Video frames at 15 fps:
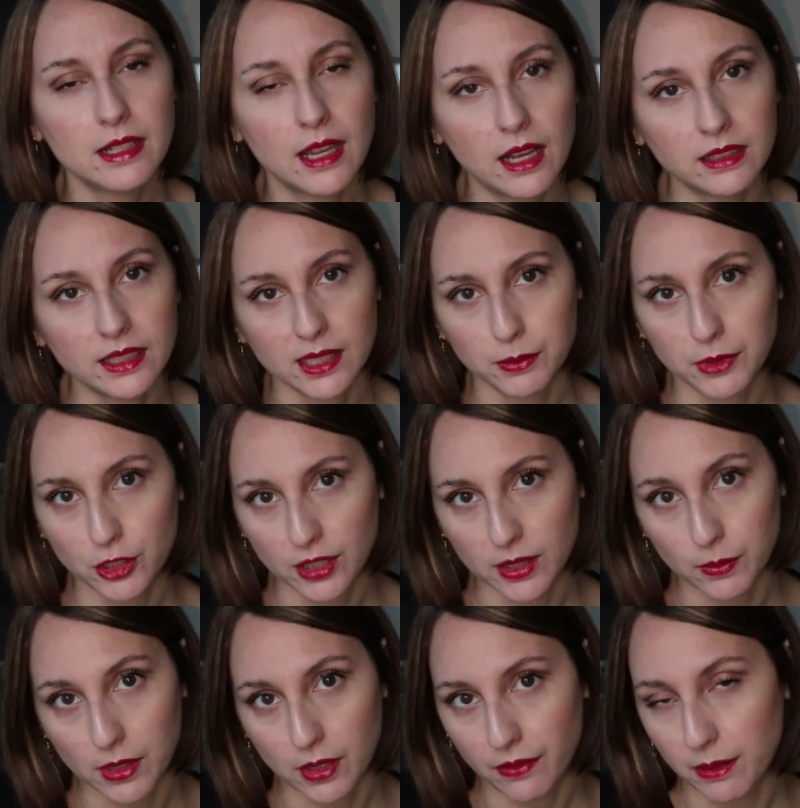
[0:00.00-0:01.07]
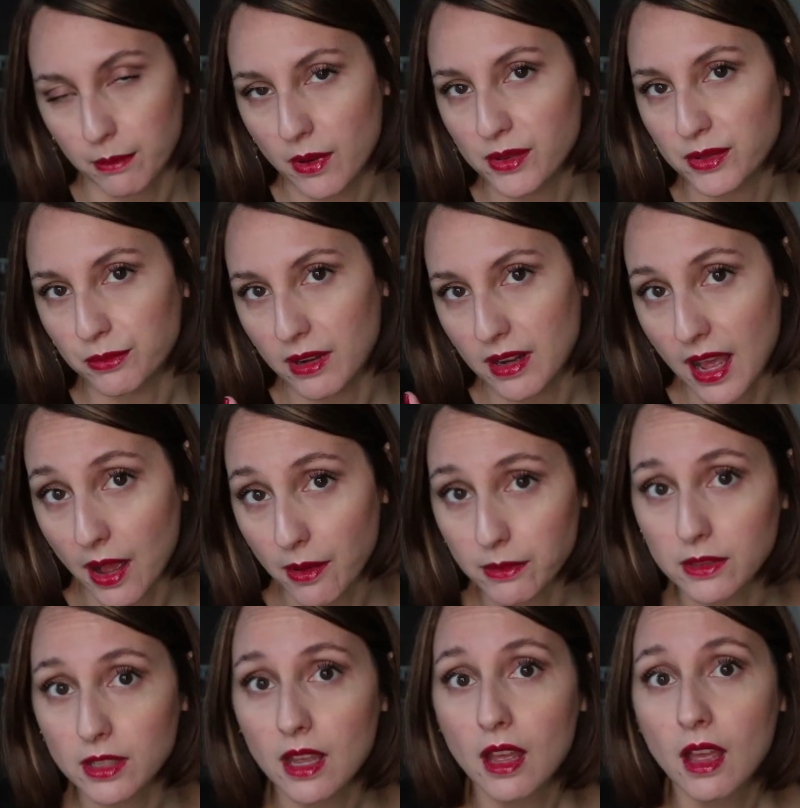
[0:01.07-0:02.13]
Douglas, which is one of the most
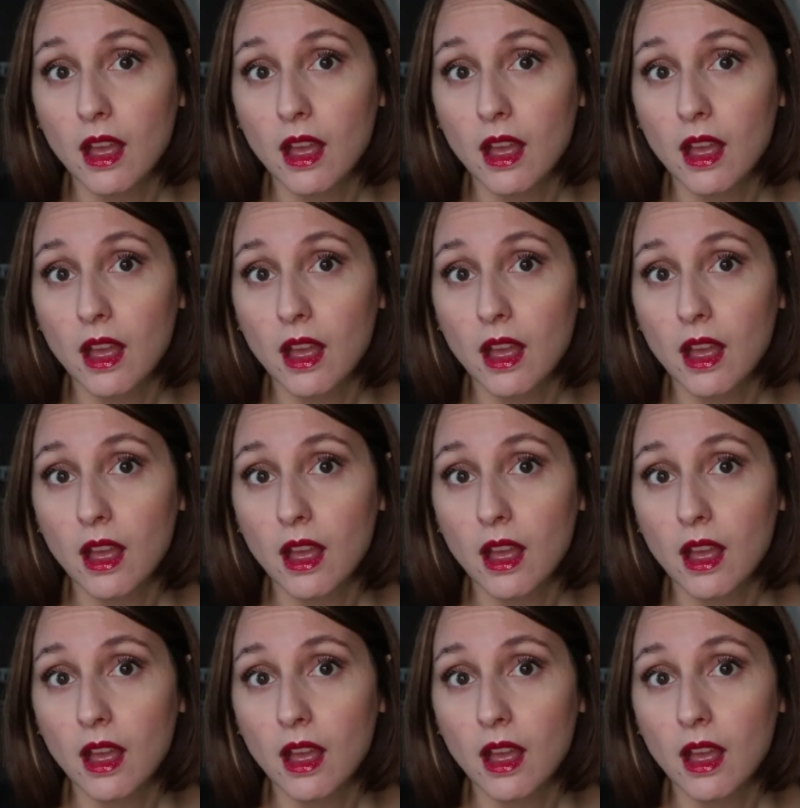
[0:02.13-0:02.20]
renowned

*-*-*

ACTIVITY ▸ Skip every image and output the remaining records exactly.

RESPONSE TO THIS TASK ▸
Video frames at 15 fps:
[0:00.00-0:01.07]
[0:01.07-0:02.13]
Douglas, which is one of the most
[0:02.13-0:02.20]
renowned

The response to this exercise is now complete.